A senior planner has questioned Southern Water's support for major house-building in West Sussex as a water crisis looms.
Southern Water, based in Worthing, said it had not ruled out introducing standpipes if winter rainfall doesn't replenish supplies.
Councillor John Livermore, cabinet member for planning on Worthing Borough Council, said: "It doesn't bear thinking about. I would hate to see standpipes in the streets. It would make us a Third World country. This would be a disaster."
The Environment Agency said the area, already the subject of a hosepipe ban, was facing its worst drought for more than 70 years.
A Southern Water spokeswoman said: "We are not ruling out the possibility of standpipes in the summer. The last time they were considered was 1976, when we were using 40 litres a day less than we are now."

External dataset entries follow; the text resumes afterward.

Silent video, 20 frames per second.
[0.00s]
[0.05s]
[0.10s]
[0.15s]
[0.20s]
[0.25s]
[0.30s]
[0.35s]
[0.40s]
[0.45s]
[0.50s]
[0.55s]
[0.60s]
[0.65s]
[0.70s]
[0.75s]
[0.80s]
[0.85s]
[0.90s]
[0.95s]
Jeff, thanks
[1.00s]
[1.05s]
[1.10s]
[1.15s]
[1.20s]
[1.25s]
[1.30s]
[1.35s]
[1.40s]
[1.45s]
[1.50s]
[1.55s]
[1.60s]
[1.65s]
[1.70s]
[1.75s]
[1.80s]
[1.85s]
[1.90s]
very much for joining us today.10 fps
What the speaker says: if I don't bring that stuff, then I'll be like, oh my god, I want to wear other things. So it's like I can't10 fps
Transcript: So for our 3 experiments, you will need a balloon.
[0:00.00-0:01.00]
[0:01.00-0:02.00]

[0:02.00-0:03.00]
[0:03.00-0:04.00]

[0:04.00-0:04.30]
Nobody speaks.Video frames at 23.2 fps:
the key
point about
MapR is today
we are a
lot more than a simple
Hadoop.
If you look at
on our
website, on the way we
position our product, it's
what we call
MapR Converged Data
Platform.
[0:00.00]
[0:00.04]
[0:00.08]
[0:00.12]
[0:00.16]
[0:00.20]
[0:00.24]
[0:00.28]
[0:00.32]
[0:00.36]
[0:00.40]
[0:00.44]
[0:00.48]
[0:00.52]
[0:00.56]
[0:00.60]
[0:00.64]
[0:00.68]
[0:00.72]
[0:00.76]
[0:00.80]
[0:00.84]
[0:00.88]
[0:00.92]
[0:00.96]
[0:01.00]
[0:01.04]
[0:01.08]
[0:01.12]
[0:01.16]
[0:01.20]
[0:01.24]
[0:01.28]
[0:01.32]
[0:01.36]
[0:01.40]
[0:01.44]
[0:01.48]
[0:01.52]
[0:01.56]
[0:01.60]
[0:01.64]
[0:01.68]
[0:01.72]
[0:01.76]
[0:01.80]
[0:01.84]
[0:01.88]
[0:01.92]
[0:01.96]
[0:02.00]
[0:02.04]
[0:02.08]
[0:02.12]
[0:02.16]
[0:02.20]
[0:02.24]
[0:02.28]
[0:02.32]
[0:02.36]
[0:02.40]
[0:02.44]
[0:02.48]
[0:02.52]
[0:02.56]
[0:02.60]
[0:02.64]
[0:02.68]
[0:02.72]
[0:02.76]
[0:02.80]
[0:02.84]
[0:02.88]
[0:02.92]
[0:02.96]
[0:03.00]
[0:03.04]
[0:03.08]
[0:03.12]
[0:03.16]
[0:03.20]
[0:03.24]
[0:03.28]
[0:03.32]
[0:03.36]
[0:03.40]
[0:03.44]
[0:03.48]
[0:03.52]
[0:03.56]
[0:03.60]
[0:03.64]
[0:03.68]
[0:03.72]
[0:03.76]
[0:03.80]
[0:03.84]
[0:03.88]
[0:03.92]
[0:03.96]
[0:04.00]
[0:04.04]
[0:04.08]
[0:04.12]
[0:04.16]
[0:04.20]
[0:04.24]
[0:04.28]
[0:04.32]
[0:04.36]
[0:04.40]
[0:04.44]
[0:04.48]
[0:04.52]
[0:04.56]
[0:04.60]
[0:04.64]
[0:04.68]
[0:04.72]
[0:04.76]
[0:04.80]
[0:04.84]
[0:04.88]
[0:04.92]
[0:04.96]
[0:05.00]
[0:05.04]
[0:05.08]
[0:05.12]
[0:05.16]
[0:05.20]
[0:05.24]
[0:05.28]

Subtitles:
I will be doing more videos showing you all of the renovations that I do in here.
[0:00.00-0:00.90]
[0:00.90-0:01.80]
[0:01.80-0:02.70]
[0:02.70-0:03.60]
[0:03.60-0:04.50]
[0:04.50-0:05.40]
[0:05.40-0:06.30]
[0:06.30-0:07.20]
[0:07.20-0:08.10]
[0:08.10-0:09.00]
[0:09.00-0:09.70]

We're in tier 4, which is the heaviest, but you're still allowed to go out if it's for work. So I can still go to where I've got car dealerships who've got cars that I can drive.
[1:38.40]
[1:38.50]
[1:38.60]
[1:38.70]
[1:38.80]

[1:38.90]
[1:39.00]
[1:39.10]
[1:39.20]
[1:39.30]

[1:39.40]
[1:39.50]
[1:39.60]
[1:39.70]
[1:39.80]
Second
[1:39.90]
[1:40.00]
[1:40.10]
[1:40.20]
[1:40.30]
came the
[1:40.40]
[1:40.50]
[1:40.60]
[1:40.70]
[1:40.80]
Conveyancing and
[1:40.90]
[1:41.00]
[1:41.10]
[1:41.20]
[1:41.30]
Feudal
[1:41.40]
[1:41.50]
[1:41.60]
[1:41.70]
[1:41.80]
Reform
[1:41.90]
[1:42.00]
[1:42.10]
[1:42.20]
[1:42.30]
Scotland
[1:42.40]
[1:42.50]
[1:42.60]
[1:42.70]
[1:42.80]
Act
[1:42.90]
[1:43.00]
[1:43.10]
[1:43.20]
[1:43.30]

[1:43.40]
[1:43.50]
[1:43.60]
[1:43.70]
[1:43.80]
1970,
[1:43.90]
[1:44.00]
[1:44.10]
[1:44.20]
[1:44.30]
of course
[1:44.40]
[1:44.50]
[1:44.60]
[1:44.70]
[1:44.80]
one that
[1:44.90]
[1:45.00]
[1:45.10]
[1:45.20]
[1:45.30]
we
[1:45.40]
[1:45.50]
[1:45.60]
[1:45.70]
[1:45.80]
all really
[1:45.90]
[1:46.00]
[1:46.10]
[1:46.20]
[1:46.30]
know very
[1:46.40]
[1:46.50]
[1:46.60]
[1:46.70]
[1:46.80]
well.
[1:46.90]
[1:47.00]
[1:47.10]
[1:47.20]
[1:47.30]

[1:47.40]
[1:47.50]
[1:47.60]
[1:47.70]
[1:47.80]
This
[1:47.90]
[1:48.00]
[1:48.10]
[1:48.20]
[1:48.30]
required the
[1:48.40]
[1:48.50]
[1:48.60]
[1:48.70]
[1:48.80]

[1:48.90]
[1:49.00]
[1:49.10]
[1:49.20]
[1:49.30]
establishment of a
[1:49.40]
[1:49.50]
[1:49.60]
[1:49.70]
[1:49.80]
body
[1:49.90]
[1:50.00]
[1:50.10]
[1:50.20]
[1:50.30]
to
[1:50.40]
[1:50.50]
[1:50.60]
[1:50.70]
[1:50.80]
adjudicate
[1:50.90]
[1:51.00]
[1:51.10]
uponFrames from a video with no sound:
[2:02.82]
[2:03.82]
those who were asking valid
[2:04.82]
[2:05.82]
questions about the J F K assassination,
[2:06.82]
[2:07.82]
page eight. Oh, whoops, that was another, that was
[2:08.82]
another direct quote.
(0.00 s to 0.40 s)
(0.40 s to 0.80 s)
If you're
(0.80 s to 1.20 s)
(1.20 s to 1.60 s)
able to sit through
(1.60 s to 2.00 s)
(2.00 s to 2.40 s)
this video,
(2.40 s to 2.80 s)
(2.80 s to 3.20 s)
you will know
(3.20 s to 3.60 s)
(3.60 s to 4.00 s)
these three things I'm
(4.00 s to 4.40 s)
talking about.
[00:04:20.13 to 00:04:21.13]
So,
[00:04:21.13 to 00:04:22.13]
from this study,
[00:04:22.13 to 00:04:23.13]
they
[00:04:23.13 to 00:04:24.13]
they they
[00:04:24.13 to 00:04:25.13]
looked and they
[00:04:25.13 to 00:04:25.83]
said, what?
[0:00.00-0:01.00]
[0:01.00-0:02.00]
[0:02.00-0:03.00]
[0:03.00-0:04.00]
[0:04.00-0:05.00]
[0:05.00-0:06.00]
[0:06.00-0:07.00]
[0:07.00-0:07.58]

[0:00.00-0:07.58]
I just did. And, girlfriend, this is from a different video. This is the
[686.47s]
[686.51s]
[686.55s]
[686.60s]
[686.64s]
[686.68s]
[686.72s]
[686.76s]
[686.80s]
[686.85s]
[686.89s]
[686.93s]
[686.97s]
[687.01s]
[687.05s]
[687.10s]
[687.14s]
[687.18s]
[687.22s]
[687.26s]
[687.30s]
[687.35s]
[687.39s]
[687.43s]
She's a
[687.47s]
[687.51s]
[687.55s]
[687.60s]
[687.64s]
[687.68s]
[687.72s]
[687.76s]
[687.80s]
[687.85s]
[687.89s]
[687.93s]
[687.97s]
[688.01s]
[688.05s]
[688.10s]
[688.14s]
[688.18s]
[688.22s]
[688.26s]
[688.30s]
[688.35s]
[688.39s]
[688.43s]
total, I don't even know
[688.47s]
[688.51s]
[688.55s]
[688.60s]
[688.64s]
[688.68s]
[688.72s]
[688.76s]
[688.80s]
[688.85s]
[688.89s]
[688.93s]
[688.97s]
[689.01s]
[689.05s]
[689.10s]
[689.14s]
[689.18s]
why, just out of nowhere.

Coun Livermore said he couldn't understand why Southern Water was not speaking out against the thousands of new homes earmarked for the county in the next decade when it was already imposing restrictions on existing households.
The Government's house-building target included around 875 new properties on countryside at West Durrington, Worthing. The Environment Agency warned that the chalk aquifers serving Worthing were already below capacity.
Lucy Harding, spokeswoman for the Agency, said the underground reservoir at Broadwater Elms was 43 per cent full, while another, at Rogers Farm, Findon, was 61 per cent full.
She said: "We need around 130 per cent of the usual rainfall between now and March to return levels to near average. The concern is that groundwater will not replenish and we could see a serious drought next summer."
Coun Livermore said: "Southern Water is consulted on every planning application. They say there is no problem. But there must be a problem, or we wouldn't have a hosepipe ban. It doesn't make sense. I cannot see how they can say there is plenty of water when there isn't. We have had no rain. We should have a network of pipes to bring water from Cumbria, which would be common sense."
He believed Southern Water was agreeing to vast new housing estates to stop Deputy Prime Minister John Prescott "jumping up and down".
James Appleton, the council's assistant director of planning, said: "Southern Water feels it can guarantee a water supply to Worthing and West Durrington. How that squares with hosepipe bans is something Southern Water needs to explain."